Most writers, thankfully, are now avoiding the cliched damsel in distress character and going for the strong and capable females. I for one am pleased about that, because my female characters all possess strong character traits of some kind. Again, I am not talking about physical strength, although that could be part of it. Strength goes far beyond the muscle-bound hero or spitfire heroine spoiling for a fight. Two of my three main female characters possess the ability to take care of themselves and not depend on males for their survival. One of them does not, but she is strong in other ways, and has other skills. I will discuss her in another post.

Kex is a daring and spirited young girl in The Six and the Crystals of Ialana. She is stubborn, outspoken, and fiercely independent. She relies on her own skills to survive.

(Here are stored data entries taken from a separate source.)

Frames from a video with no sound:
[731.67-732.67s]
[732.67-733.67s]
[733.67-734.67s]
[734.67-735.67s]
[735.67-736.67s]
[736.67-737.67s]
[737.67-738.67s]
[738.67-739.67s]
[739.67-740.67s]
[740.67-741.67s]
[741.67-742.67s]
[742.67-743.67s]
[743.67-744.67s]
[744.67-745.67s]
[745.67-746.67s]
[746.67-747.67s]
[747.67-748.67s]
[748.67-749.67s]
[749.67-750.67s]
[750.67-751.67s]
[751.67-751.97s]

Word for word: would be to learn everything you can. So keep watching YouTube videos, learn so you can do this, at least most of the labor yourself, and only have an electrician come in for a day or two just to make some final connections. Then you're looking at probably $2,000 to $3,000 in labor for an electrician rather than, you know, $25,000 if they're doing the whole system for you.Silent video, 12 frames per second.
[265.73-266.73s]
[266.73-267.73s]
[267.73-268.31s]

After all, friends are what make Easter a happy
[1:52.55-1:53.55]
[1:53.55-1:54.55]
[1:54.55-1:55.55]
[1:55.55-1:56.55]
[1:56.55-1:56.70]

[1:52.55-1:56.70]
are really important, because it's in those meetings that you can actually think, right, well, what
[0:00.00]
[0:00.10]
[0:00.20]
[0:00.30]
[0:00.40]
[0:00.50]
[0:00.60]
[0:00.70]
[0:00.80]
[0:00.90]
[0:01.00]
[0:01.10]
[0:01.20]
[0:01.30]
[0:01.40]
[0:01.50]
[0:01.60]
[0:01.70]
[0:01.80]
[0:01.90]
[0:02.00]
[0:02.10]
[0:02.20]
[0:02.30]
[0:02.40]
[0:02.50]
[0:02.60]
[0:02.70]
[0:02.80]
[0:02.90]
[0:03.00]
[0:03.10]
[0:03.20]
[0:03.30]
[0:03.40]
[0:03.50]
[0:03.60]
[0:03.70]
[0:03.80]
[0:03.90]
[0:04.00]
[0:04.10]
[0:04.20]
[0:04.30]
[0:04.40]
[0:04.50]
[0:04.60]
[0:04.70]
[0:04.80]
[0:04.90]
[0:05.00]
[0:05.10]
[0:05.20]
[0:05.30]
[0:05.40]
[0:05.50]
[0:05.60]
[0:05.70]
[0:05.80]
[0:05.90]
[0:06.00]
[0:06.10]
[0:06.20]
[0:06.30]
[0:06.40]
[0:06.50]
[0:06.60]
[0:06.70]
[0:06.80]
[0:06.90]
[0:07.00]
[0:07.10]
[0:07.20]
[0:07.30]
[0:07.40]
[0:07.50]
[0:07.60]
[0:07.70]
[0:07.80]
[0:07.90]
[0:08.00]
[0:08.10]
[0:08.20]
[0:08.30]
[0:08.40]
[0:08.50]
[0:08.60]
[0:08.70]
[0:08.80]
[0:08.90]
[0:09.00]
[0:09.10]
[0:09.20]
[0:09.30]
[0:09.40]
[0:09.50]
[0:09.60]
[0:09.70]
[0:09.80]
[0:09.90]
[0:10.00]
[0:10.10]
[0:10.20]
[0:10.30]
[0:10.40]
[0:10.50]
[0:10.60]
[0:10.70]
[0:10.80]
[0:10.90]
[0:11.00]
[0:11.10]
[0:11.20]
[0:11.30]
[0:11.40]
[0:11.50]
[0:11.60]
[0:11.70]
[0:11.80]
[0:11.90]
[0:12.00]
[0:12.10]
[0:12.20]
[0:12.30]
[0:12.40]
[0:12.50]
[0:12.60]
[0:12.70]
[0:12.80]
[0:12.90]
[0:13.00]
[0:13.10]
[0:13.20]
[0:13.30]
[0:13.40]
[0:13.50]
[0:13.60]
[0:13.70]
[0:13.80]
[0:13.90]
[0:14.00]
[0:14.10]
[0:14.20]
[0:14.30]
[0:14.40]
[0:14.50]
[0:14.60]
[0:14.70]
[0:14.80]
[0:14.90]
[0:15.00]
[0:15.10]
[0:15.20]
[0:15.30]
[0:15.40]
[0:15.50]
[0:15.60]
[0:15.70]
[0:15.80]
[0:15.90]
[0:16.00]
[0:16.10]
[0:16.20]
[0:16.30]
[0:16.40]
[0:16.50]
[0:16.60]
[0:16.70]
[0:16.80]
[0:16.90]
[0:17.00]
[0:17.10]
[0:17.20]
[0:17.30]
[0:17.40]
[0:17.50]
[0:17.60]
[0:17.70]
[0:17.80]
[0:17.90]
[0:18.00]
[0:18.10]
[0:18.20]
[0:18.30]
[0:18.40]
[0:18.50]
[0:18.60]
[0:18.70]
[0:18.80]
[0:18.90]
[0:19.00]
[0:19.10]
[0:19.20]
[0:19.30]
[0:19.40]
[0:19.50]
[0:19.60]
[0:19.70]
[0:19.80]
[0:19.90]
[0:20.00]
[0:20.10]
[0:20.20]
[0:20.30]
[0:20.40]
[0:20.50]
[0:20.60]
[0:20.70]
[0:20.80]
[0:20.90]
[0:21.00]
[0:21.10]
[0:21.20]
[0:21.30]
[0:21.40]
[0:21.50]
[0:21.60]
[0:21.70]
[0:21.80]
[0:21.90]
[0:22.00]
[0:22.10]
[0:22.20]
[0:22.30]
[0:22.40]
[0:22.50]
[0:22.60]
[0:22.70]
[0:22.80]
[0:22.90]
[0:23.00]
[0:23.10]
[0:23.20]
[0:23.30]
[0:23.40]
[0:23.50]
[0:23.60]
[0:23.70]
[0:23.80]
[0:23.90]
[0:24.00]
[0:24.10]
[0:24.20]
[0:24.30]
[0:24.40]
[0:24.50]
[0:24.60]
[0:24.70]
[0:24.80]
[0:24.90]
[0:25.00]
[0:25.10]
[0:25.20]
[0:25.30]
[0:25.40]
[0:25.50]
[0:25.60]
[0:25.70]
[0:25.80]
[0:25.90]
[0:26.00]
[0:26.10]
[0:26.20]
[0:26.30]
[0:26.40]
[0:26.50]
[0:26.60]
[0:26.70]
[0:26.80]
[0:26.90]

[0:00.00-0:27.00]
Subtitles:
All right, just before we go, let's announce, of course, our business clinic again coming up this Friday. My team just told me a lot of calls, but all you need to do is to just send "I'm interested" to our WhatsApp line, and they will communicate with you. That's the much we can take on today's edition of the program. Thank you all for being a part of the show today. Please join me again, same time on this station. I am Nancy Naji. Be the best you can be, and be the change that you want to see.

In Kex’s clan, girls get married off at an early age, and they have no say in the choice of their husband. Girls are expected to be homemakers and not hunt or develop hunter survival skills as Kex did. Kex’s father had made the unfortunate mistake (or fortunate, as it turned out) to teach his daughter these skills. He also taught her to speak her mind, and to stand up for herself. When it worked against her, and her clan insisted she marry an older man she hated, Kex had little choice but to run away. In her clan, disobedience meant death. I am not encouraging running away for anyone now living in the modern world; things have mostly changed from the days when girls were expected to marry young and their husbands were chosen for them. We have other, legal ways of dealing with adversity at our disposal. Running away in today’s world solves nothing and only makes things worse. It also sets up a mind-set where problems cannot be dealt with in an effective way.

As a writer, I drew on my own memories of running away as a child. I remembered how I packed my little suitcase with some inappropriate items, made myself a sandwich, and went to sit at the bottom of the garden for an hour or two where no one could see me. That was my idea of problem-solving and self-sufficiency. Needless to say, no one ever noticed my absence, and I’d always be home in time for dinner. I grew out of that, eventually, which is good because I would not have made it far beyond the bottom of the garden. Kex did not have the luxury to stick around. Even though she was small and fragile looking she had an inner strength that matched her rawhide bow. I saw Kex as rather Asiatic in appearance, or perhaps Native American. She was typical of the ancient tribes of the Ice Age in the northern hemisphere, but others may see her differently.


Portrait of a young African woman in traditional dress.

Djana, above, is another character who has tremendous fortitude. She is from the fabled city of Rhiannon, but she is not native to that city. Her parents, Holgar and Adne, were imported as slaves by the evil ruler of Rhiannon. However, they escaped the mines where they were sent to work and die, and Holgar became a successful business man in the city.

Djana was brought up in a household of privilege, yet she was not a spoiled debutante like many of her peers. Holgar and Adne had taught her many survival skills, knowing that one day their dream may end. It did, and Djana had to flee the city and make her way across mountains—to where—she did not know.

Djana’s skills were similar to those of Kex, but she also possessed some extra-sensory skills that would be essential to their survival. She does not frighten easily, and faces her fears with tremendous courage. Her strength lies in her ability to survive catastrophic upheaval in her life without falling into self-pity. She faces adversity and deals with it in the best way she knows how.

I see Djana as African in appearance, since her parents were from a part of their world that is much like Africa. I called it “Afarre”.

How do you see your female characters? How do they handle adversity? Could your female character be a role model for teens today, and why? How does their upbringing affect their decision making?